Uploaded with ImageShack.us





Im not sure if your allowed to post a dead pigeon, so if it breaks the forum rules, I'll take them down.


----------



## Msfreebird (Sep 23, 2007)

November-X-Scourge said:


> Uploaded with ImageShack.us
> 
> 
> 
> ...


Sorry you couldn't help her 
It looks like the eyes are there to me. That looks like the membrane over the eye. Possibly stuck there after she died. Extremities (legs, wings, eye lids) will stiffen first. She probably closed her eyes and died. If an animal dies with their eyes open, you can't close the lid. She looks pretty old to me, but I'm no expert on age.


----------



## November-X-Scourge (May 12, 2011)

her eye lids are still flexible right noqw, I just dont wanna lift them........ O_O


----------



## November-X-Scourge (May 12, 2011)

Just finished cleaning up all that dirt


----------



## spirit wings (Mar 29, 2008)

I hate to say this..but if she was in a barn..and when she was down her eyes could of been eaten by mice.. so sorry for this, it is horrible.


----------



## November-X-Scourge (May 12, 2011)

I really should post a pic of the barns, it's a streetcar barn, with 5 different sections, they live in section 5, wich is only a framework, she has eyelids, just no eyes under, wich is strange, when I buried Scourge and Atna, both had waited a night inside our pigeon freezer, so their eyes dehydrated, and by morning were gOne, but this one died in front of me, so I don't know why they were missing, just two sockets with eyelids stuck to them. She looks so peaceful, I'm glad I got to her before a street sweeper did!


----------



## horseart4u (Jun 16, 2011)

so sorry to hear....looks like she may have had some sort of infection or a parasite could have gotten in them. she may have gone blind also and sometime the eyes will " sink " in their socket when blind, i had a bird that was blind in one eye, it stayed open but was sunk in the socket the lid never closed. like spiritwings said she does look old then again she is very dirty in the pic's. again sorry you lost one of you flock members


----------



## November-X-Scourge (May 12, 2011)

whatever happened to her, it's kinda creeping me out that its been 6 hours and shes not hard....I even held her like a little telephone, to my ear, and she didn't have a heartbeat.
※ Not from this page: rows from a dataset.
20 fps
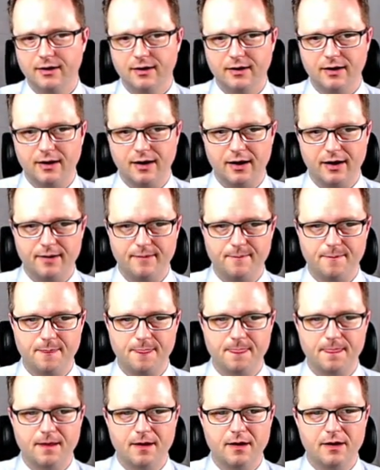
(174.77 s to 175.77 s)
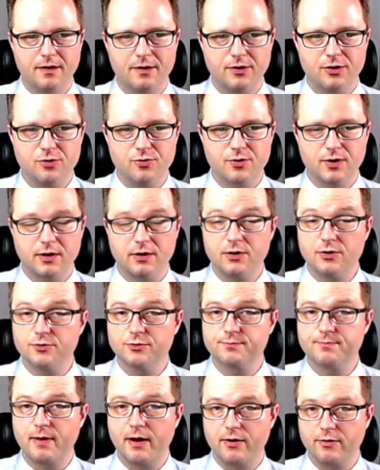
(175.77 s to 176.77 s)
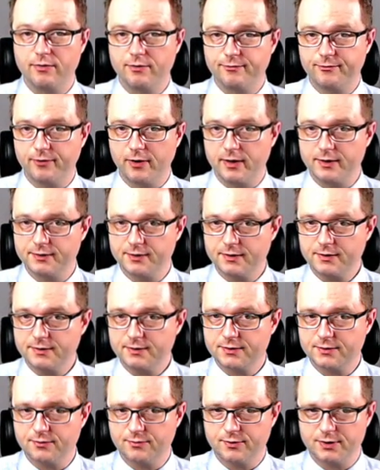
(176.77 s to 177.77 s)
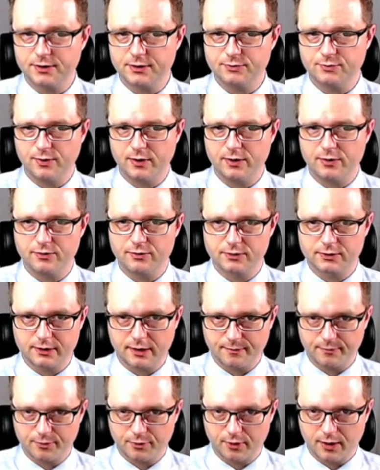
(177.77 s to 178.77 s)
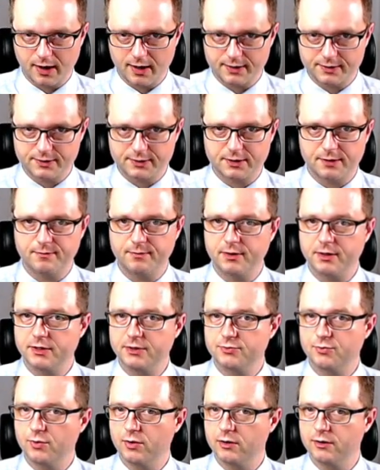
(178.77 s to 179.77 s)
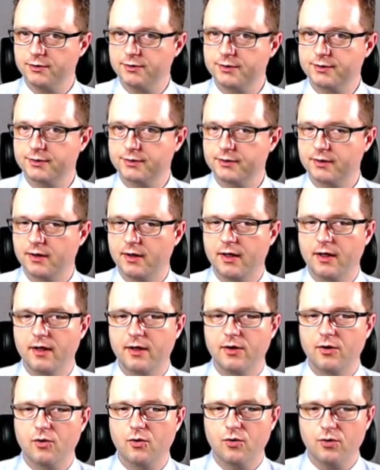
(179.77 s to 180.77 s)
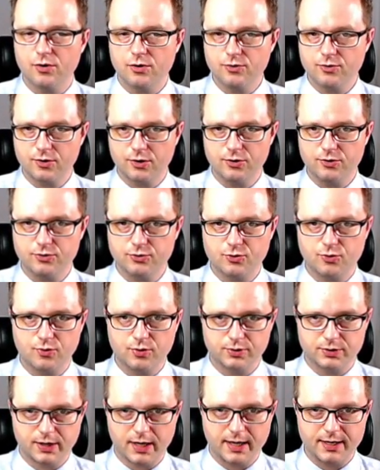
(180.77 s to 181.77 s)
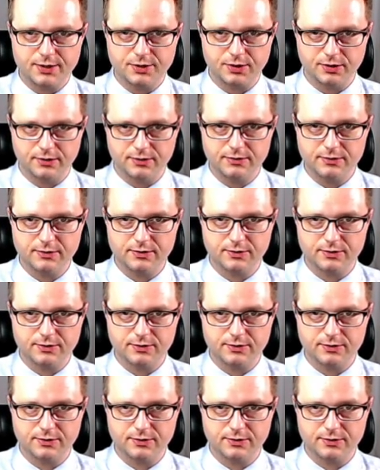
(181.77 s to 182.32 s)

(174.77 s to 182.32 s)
You can use paraphrases, which is where you summarize somebody's words. Or you can use quotations,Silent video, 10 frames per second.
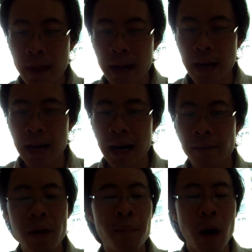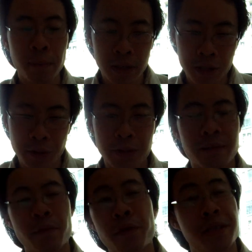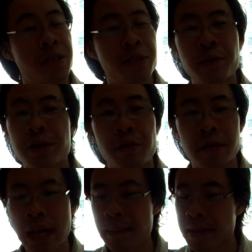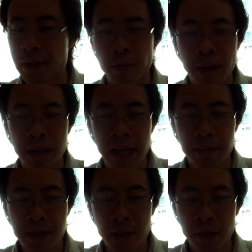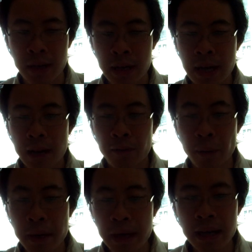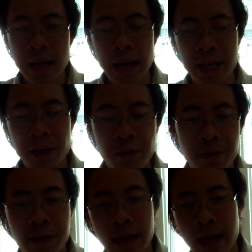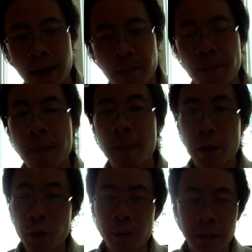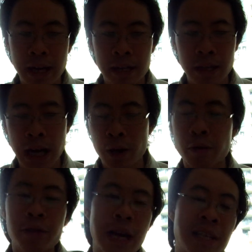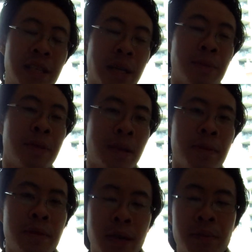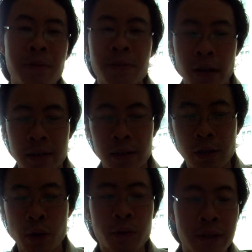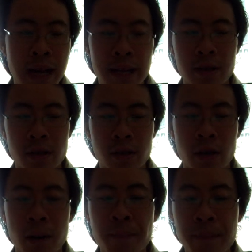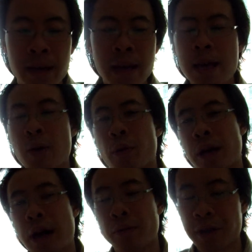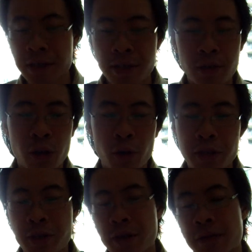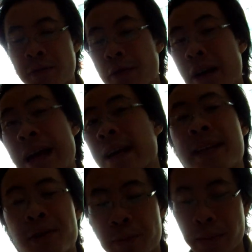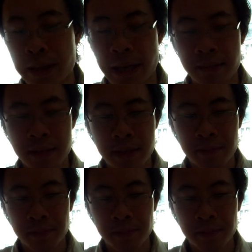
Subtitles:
A very popular choice, of course, is just using your name as a domain name. So for me, I use I go to actually www.godaddy.com when I register or search for any domain names.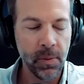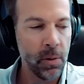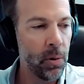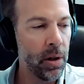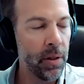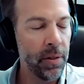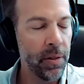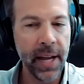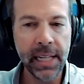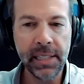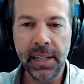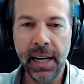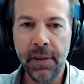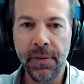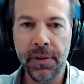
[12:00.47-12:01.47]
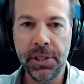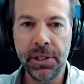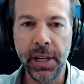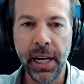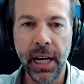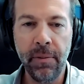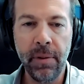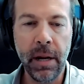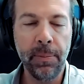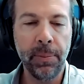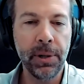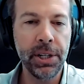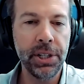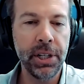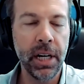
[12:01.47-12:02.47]
Well, thanks again for tuning in. We
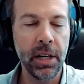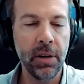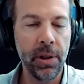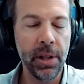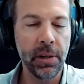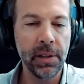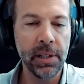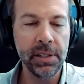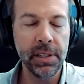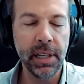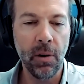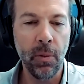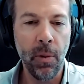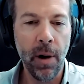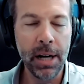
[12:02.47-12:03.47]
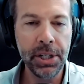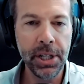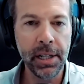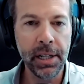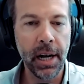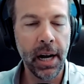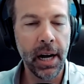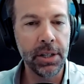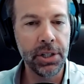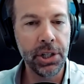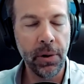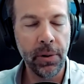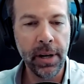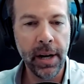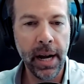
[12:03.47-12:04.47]
appreciate you, whether you're listening or watching. Joe
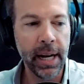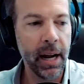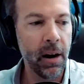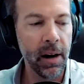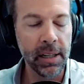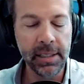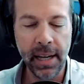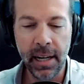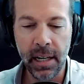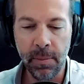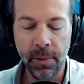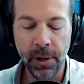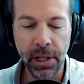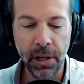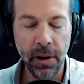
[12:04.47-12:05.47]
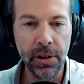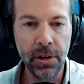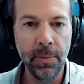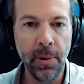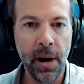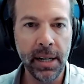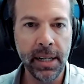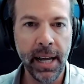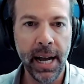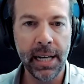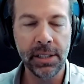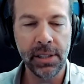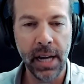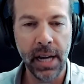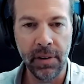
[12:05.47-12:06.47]
and I are excited to bring you a new
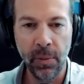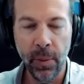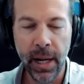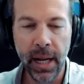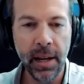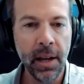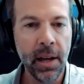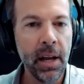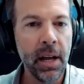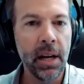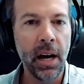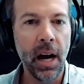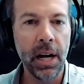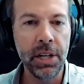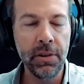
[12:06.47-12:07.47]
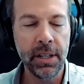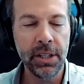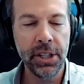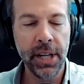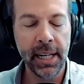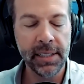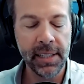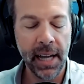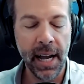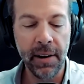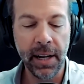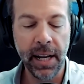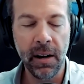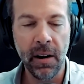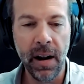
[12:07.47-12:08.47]
podcast every week. You can check us out
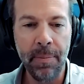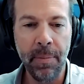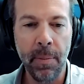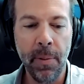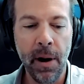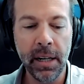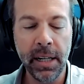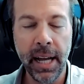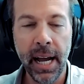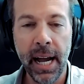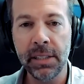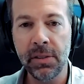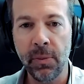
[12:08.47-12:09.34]
again on Apple Podcasts.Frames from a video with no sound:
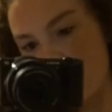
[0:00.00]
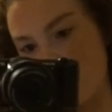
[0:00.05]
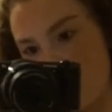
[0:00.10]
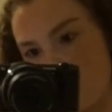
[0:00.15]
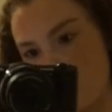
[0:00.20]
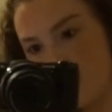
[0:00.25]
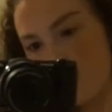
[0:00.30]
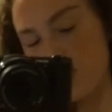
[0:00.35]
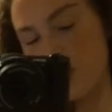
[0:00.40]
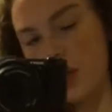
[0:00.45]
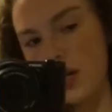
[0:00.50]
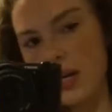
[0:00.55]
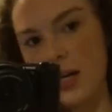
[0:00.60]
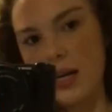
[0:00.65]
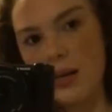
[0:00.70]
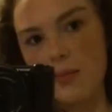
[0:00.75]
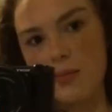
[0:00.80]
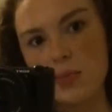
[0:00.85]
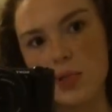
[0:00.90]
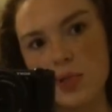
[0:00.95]
so pretty.
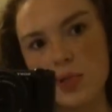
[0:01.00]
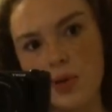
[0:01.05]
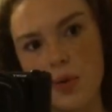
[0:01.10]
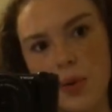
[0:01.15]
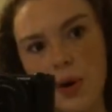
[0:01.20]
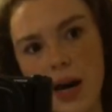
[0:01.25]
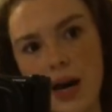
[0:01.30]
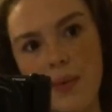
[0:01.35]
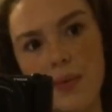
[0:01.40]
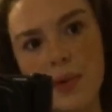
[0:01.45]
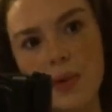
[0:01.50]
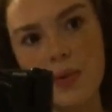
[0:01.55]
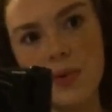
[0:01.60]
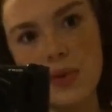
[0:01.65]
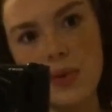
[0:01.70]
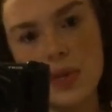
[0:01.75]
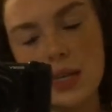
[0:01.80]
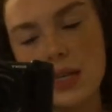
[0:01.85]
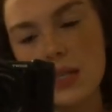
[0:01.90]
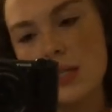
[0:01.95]
I'm so happy
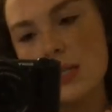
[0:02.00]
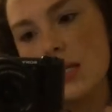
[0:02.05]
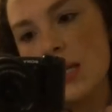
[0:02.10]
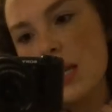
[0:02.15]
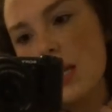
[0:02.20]
with this.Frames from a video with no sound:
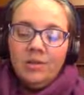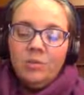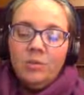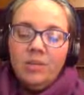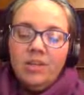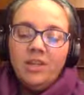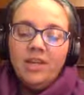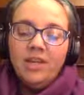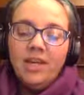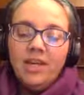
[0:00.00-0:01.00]

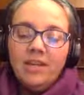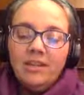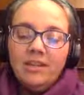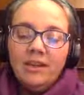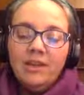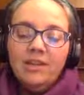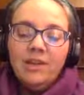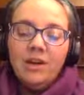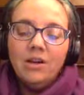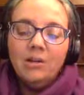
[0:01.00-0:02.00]
Breathing in a
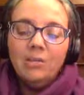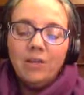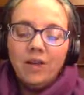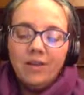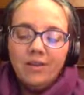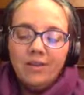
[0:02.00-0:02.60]
long breath.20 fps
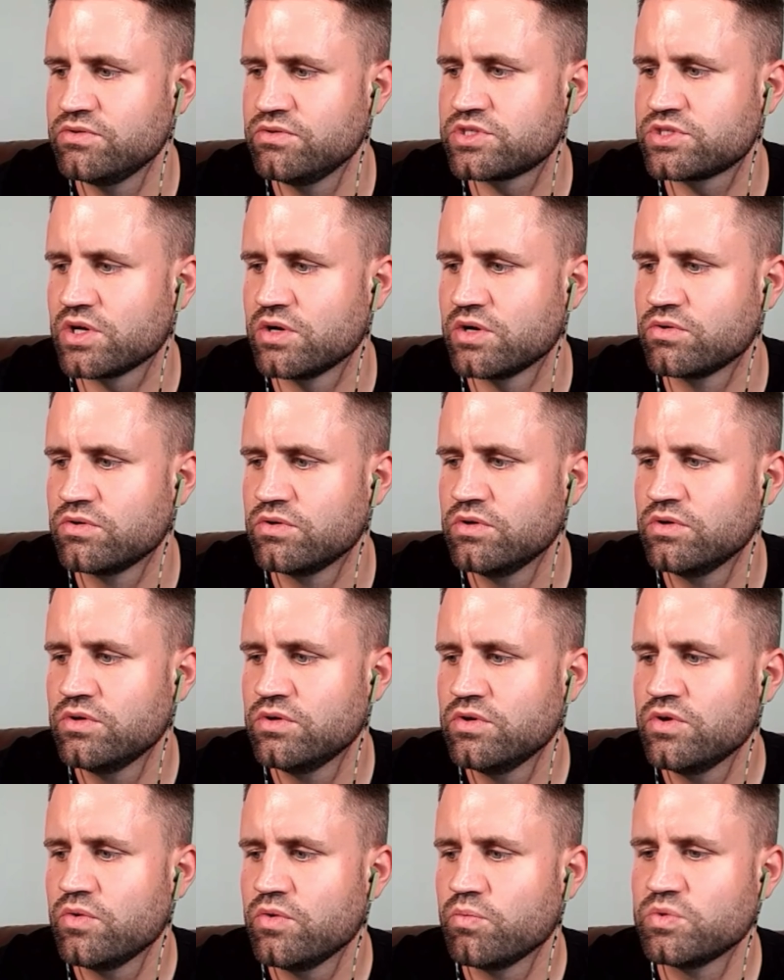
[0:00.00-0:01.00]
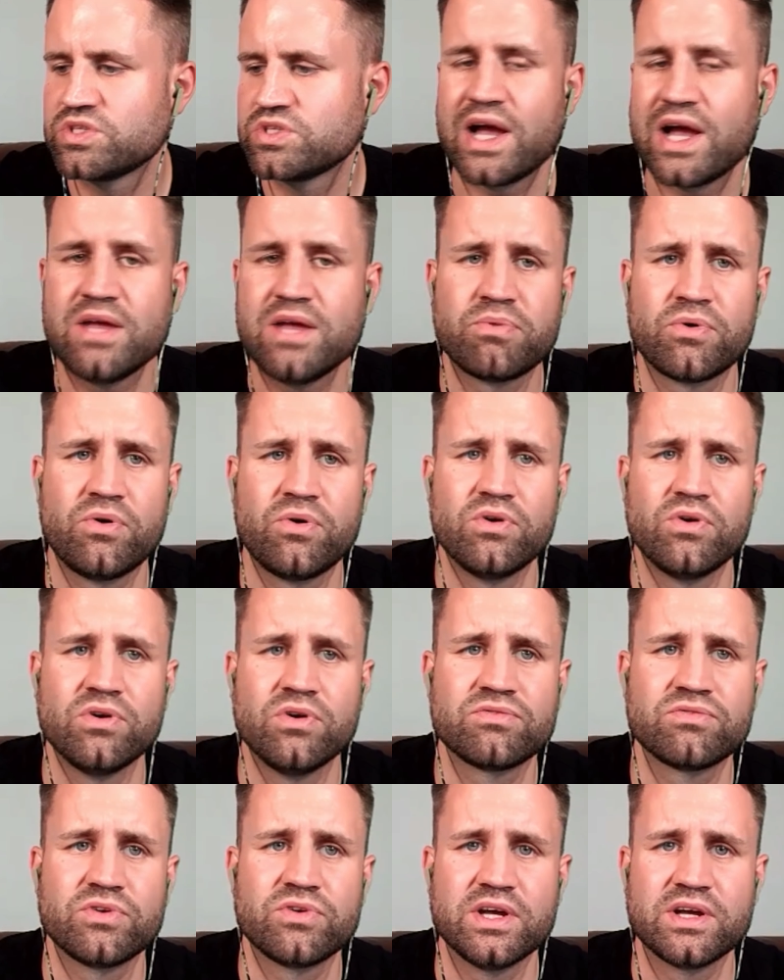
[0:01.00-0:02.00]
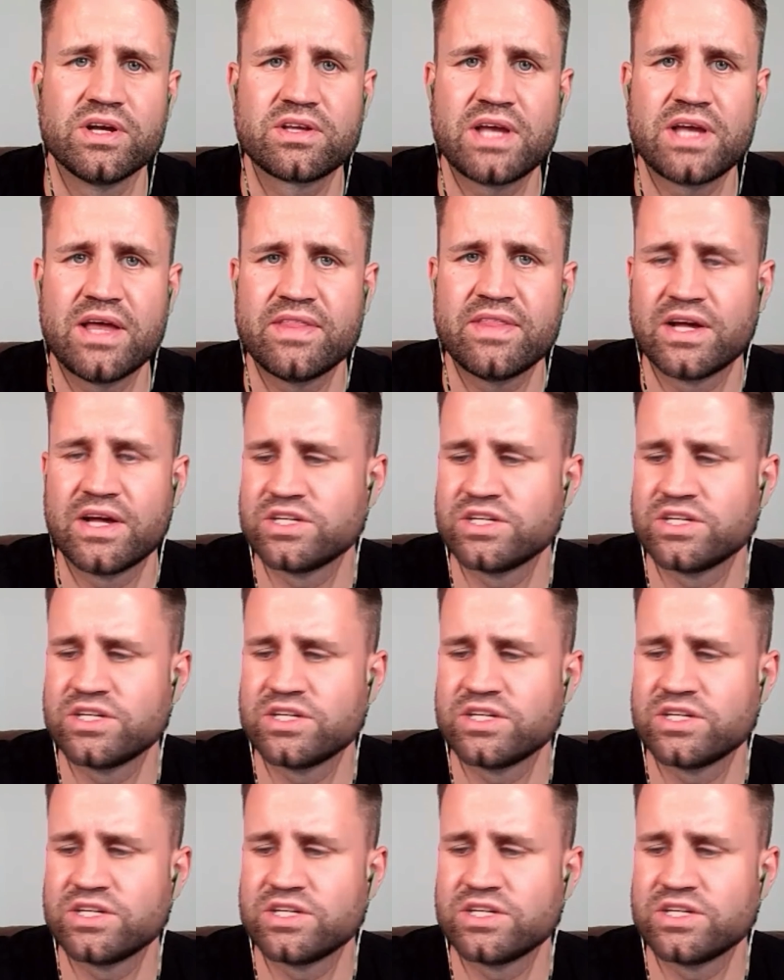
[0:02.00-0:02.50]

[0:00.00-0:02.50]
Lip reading: So was that important for you, getting that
Its...sorta weird...


----------



## November-X-Scourge (May 12, 2011)

Uploaded with ImageShack.us

I named her Christmas (this is her after her "bath")



Uploaded with ImageShack.us

Me and my photoshop.....


----------



## pigeonatepaperclip (Nov 20, 2011)

You bathed her after she died? I'm assuming so she would be cleaner for when you bury her?


----------



## November-X-Scourge (May 12, 2011)

Well, I just passed a moist cloth around so yeah, she would look nice on burial... I do that...


----------



## spirit wings (Mar 29, 2008)

November-X-Scourge said:


> Well, I just passed a moist cloth around so yeah, she would look nice on burial... I do that...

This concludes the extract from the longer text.